We made it into D.C. on Monday, March 6, for our first full day of exploring. Today I am sharing about a place that is important to every single American, the Bureau of Engraving and Printing, where they make money…literally.
To visit this interesting locale, you must have a scheduled tour, no “walk -ins”. To plan your visit, contact your U.S. Representative’s or Senator’s office. You must have your photo I.D., along with your confirmation number, and like in every single place in D.C., you must be prepared to be searched. This includes x-ray machines for bags (or they will hand search your purse or bag), belts off, pockets emptied, arms out, and security guards examining your pupils for dilation. Okay, I exaggerate, but only slightly.
Our tour was the first one of the day. We arrived in plenty of time, too much time, actually. It was freezing cold. We parked near the Jefferson Memorial because it was free (and empty), but that meant we had a 1.5-mile trek to the Bureau of Engraving and Printing. After waiting for 40 minutes in the wind, we were ready to hug the neck of the man who opened the door for us. The warm air was so inviting, that I didn’t even mind being searched…until they said, “Wait a minute, we’re not ready yet, go back outside.” The sheer heartbreak of it all! I hate to even recall it!
We finally got in, for real, and got searched. Right before entering, Mitchell realized he had his pocket knife with him. This is a major no-no in our nation’s capital. Washington D.C. has the least freedom in the “land of the free”. Terry stashed it outside and hoped to be able to retrieve it when we left. There’s always a little excitement when you travel with the Bashams!
We spent a few glorious minutes getting warm in a long hallway. It had various displays about the history of our currency. I didn’t realize it at the time, but this would the highlight of the tour.
The tour lasted about thirty minutes. One word comes to mind: underwhelming. We walked along corridors that had windows looking down into the area where bills were printed. A very attractive lady with a distinct speaking manner talked into a microphone, sharing information as we made our way through. She pointed out the unique security features in our money, most of which we already knew about. The tour ended at the machine where all the finished money is supposed to be spinning around a carousel and being wrapped, but we saw a whopping nothing. That part of the factory was down for an equipment upgrade. TV screens were playing footage of what normally happens in that area, but our TV was blank. Bummer.
We were told up front that no photography or videography was allowed. I was able to get a few photos outside and in the gift shop.
Terry got some playful criticism for wearing this old jacket – it does look rough! There is a story behind it. We were having very mild weather in Oklahoma, but we knew it could be cold out east, so we took jackets.
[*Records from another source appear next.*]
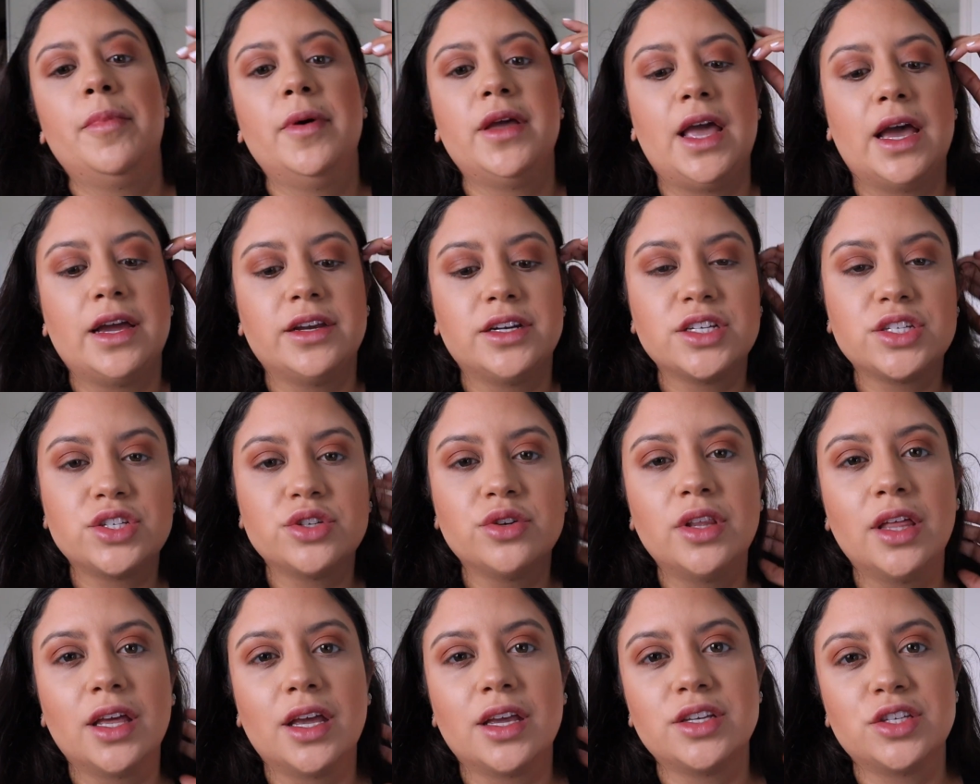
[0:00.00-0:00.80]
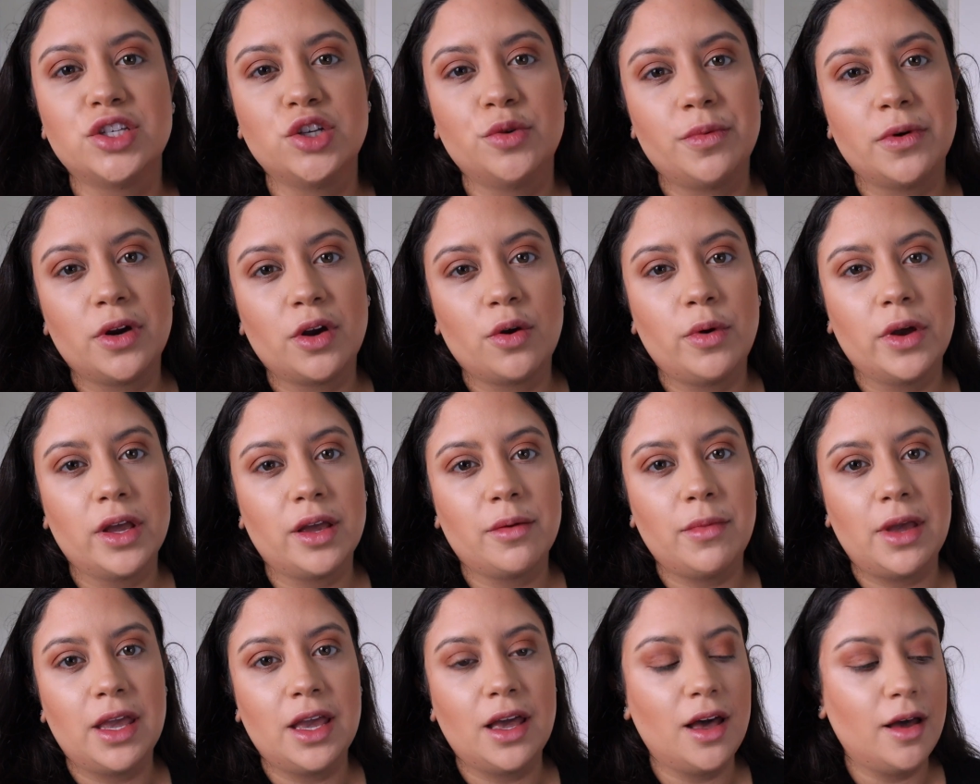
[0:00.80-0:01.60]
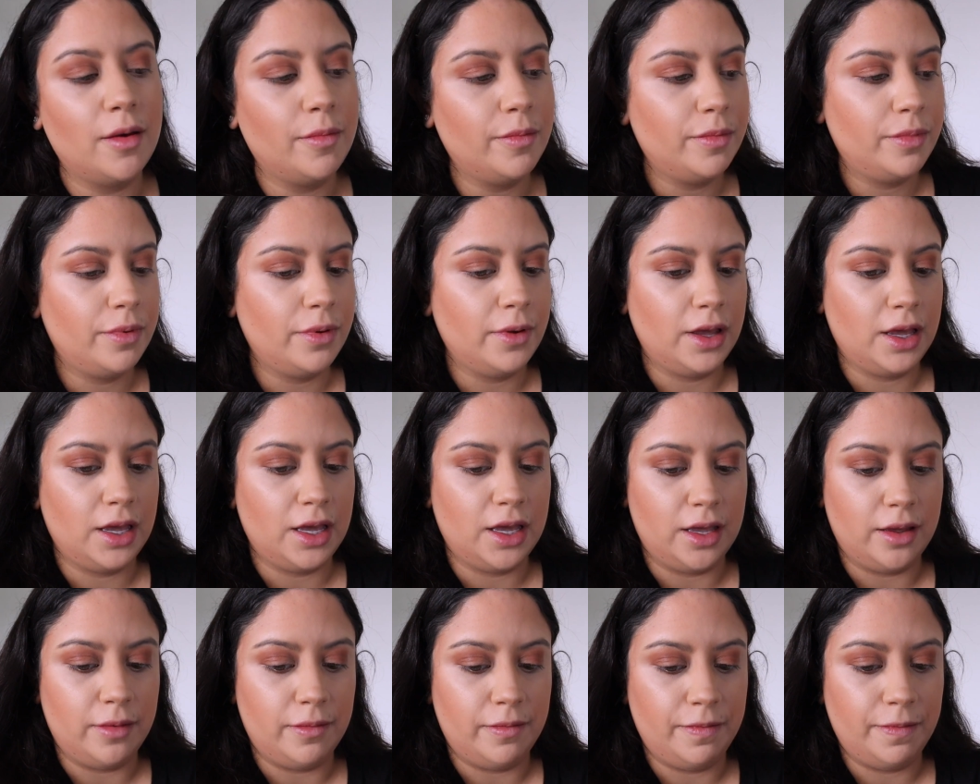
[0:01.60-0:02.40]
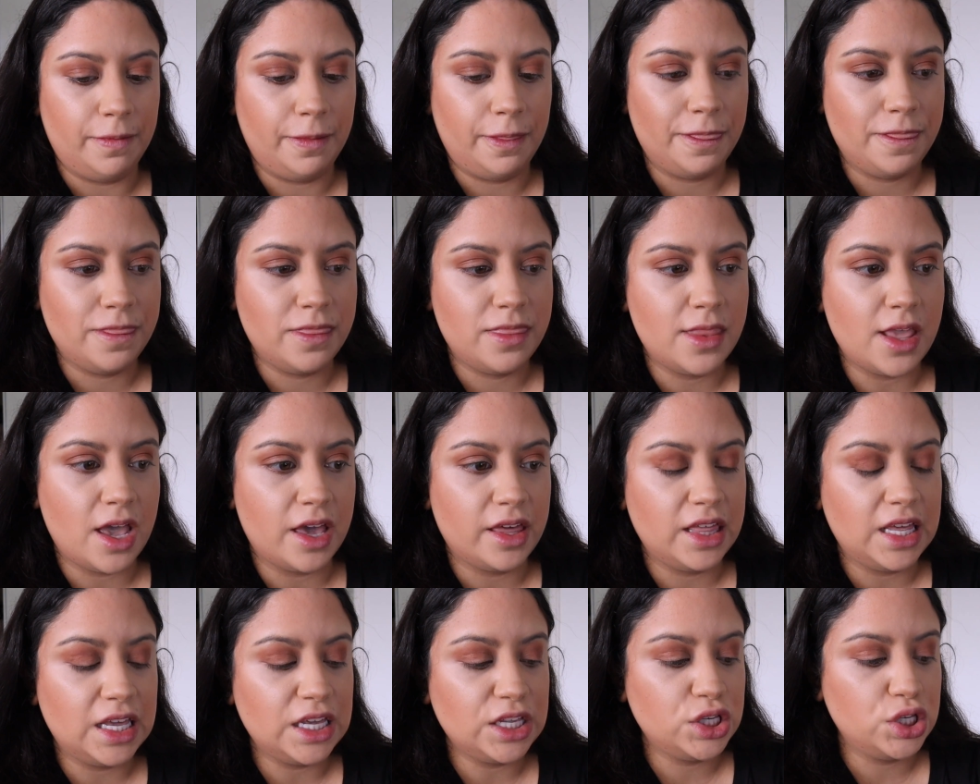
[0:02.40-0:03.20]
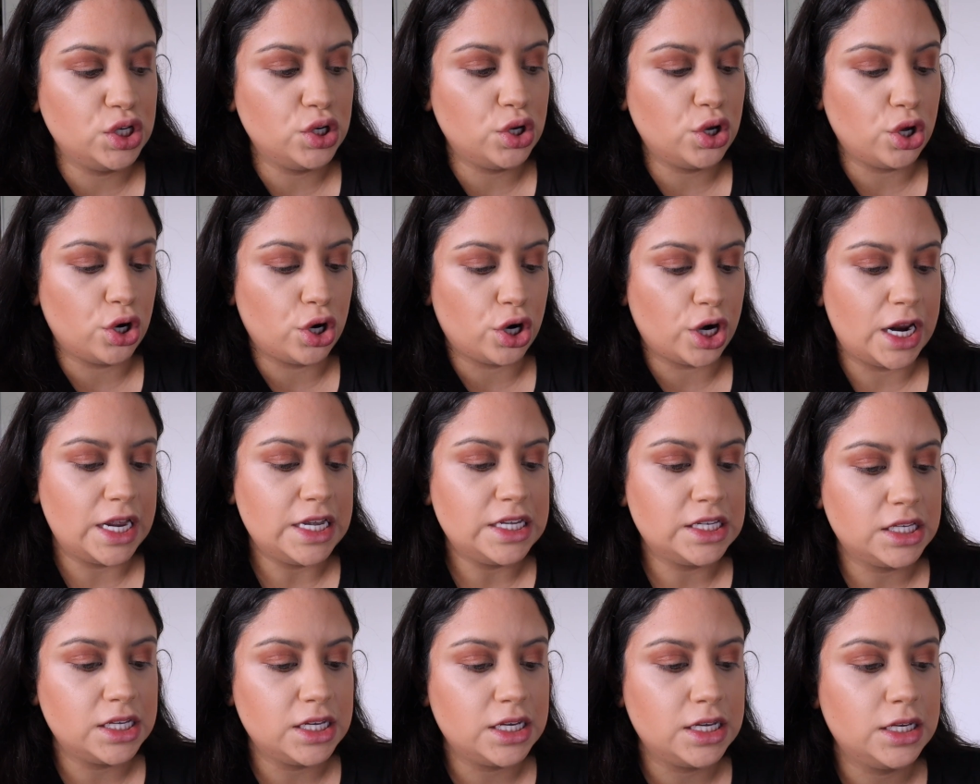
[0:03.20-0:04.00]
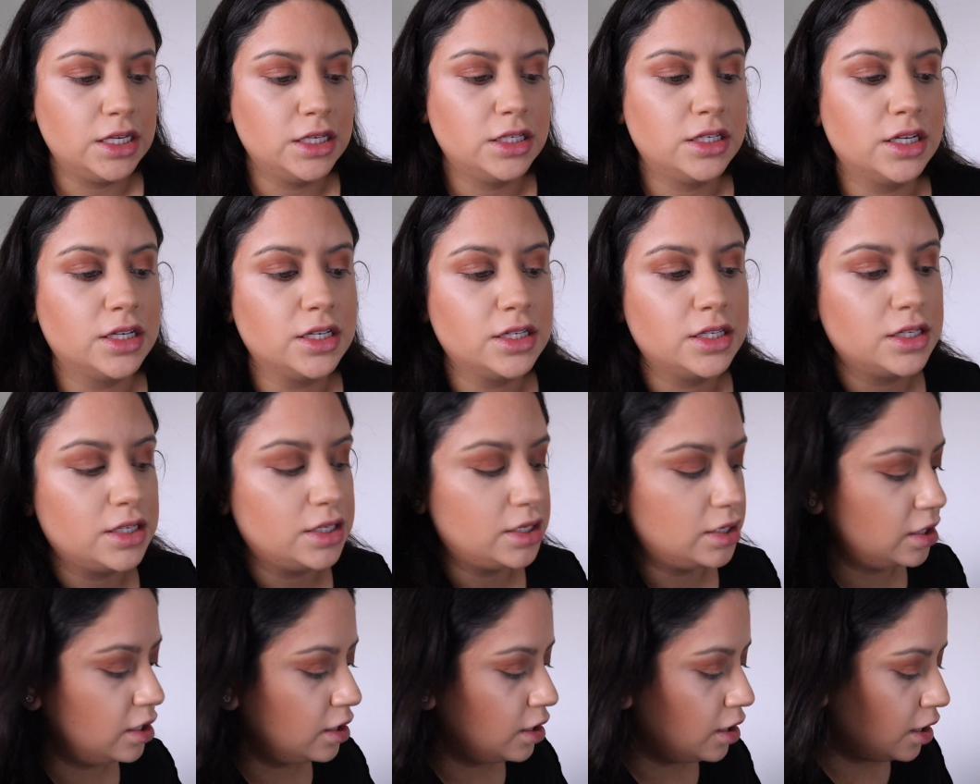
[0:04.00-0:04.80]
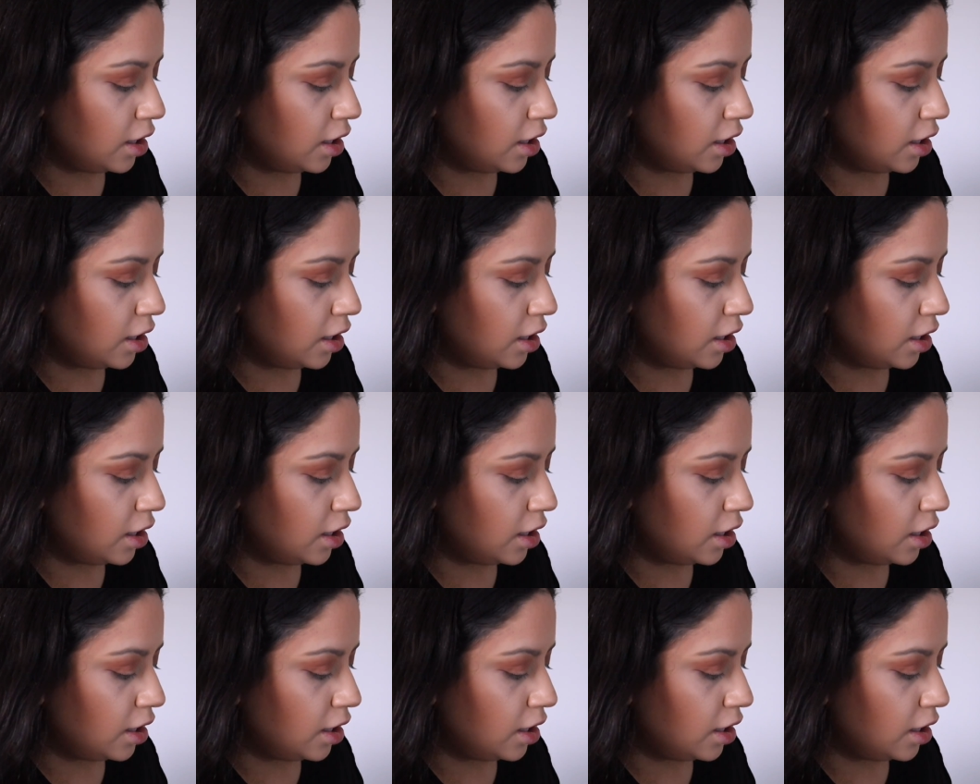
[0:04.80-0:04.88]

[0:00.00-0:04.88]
But yeah, just do like a super quick makeup. Nothing too crazy, just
Terry rarely wears a heavy coat, even in cold weather, so he only has light windbreakers. As we were leaving for our trip, he packed a windbreaker, but he thought he might need something heavier, so he grabbed this work coat that was in our garage and tossed it in the trunk. It turned out he was glad he had brought it because the temps were frigid those first days of our journey. This is Carhartt jacket that his Pa used to wear, so it has sentimental value. I’m used to seeing him in it and thought nothing of it. He did get some stares though, and some comments on social media about it, so I thought I’d explain. I think he will be getting a better one by next winter! The chart says he is about $1.6 million high. He joked and said, “I’m glad I wore my good coat so I’d look like a million bucks!” 😉
Mitchell is worth the most, even though he’s only 14!
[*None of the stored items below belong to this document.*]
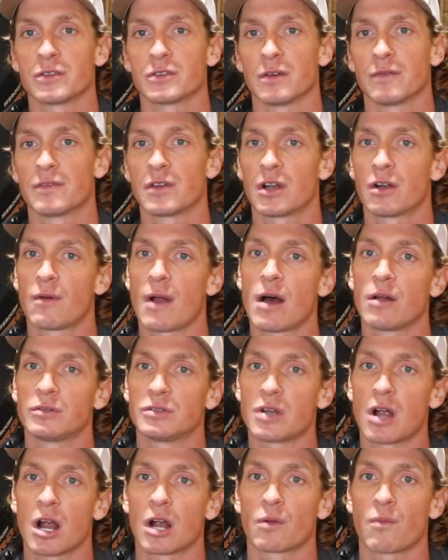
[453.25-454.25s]
So if they're
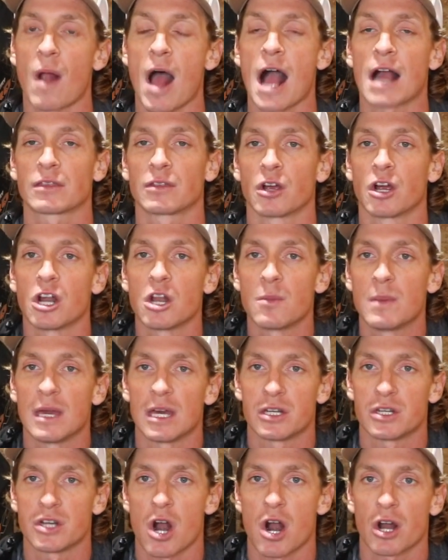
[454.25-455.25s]
around dark rock, they're going to be
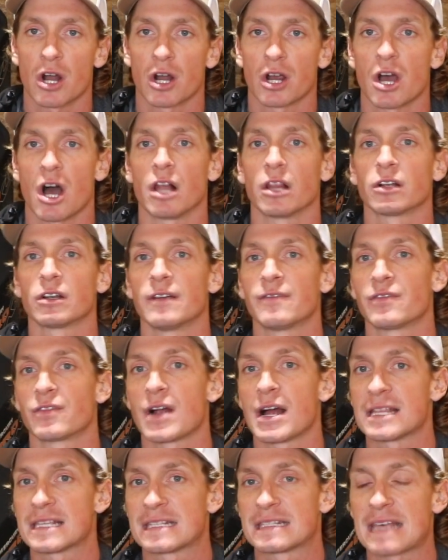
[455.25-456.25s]
a darker color. If they're
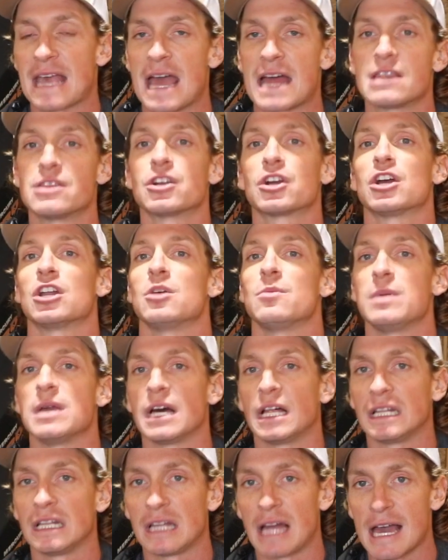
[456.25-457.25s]
on sand, they're going to be
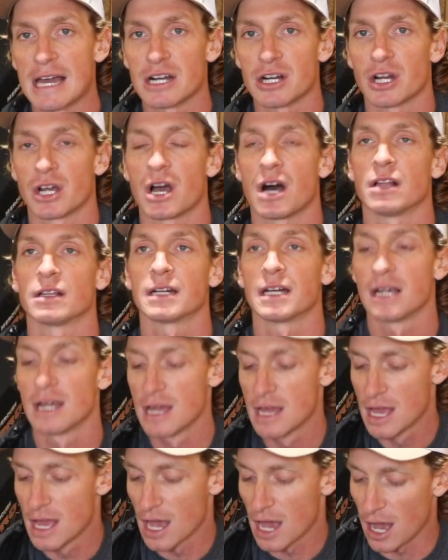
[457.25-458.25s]
a lighter color.
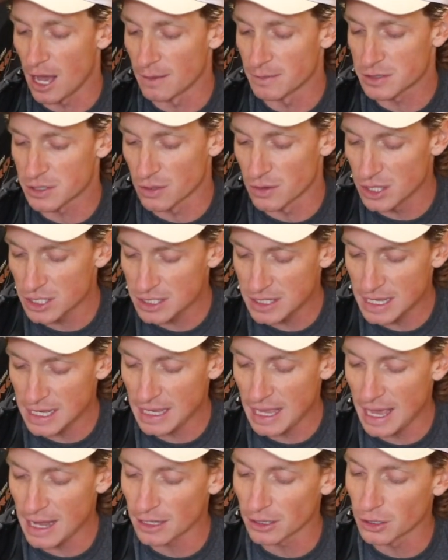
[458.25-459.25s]
So this thing
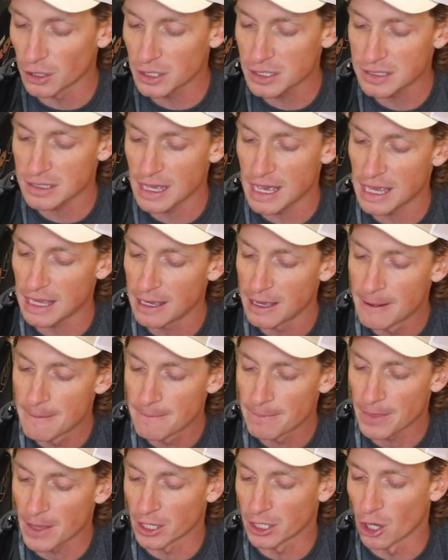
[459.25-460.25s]
kind of looks like
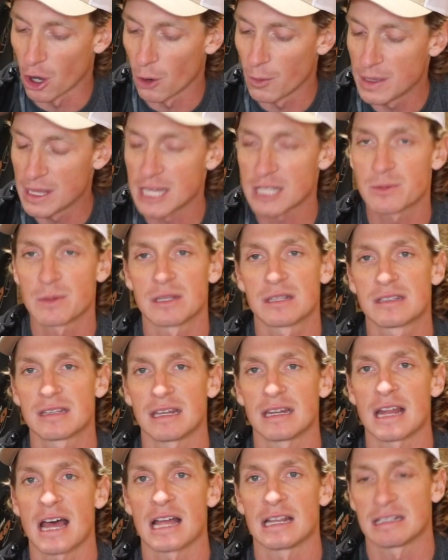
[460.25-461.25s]
a goby that's been
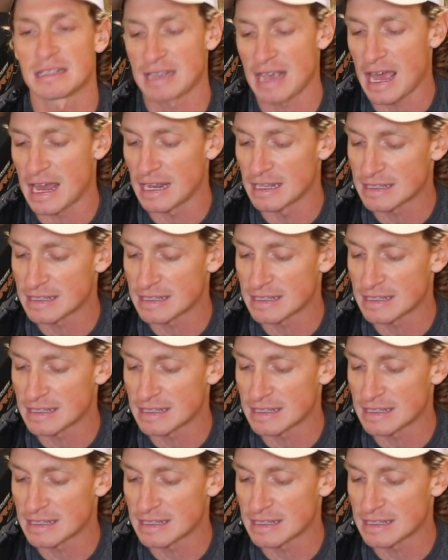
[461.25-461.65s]
sitting on sand.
The kids had been saving money for souvenirs for many months in preparation for this vacation. They were thrilled to find some very unique money souvenirs in the gift shop. I was able to get the coolest magnet I’ve ever seen: an iridescent $100 bill!
Was this tour worth getting up at 5:30 on the first day of vacation, walking over a mile in traffic, and waiting 40 minutes in the cold? No, but if you can go later in the day, or in the summer, or both, I think your take on it will much better than mine.
After this tour, we wanted to visit the Holocaust Museum which was next door. However, they didn’t open until 10:00. This was discouraging because the time was only 9:15! We hated the thought of waiting in the cold again. Thankfully, a little cafe was nearby and it was open. We enjoyed an expensive snack before going to the next stop.
Oh! and, in case you’re wondering, we did retrieve Mitchell’s pocket knife.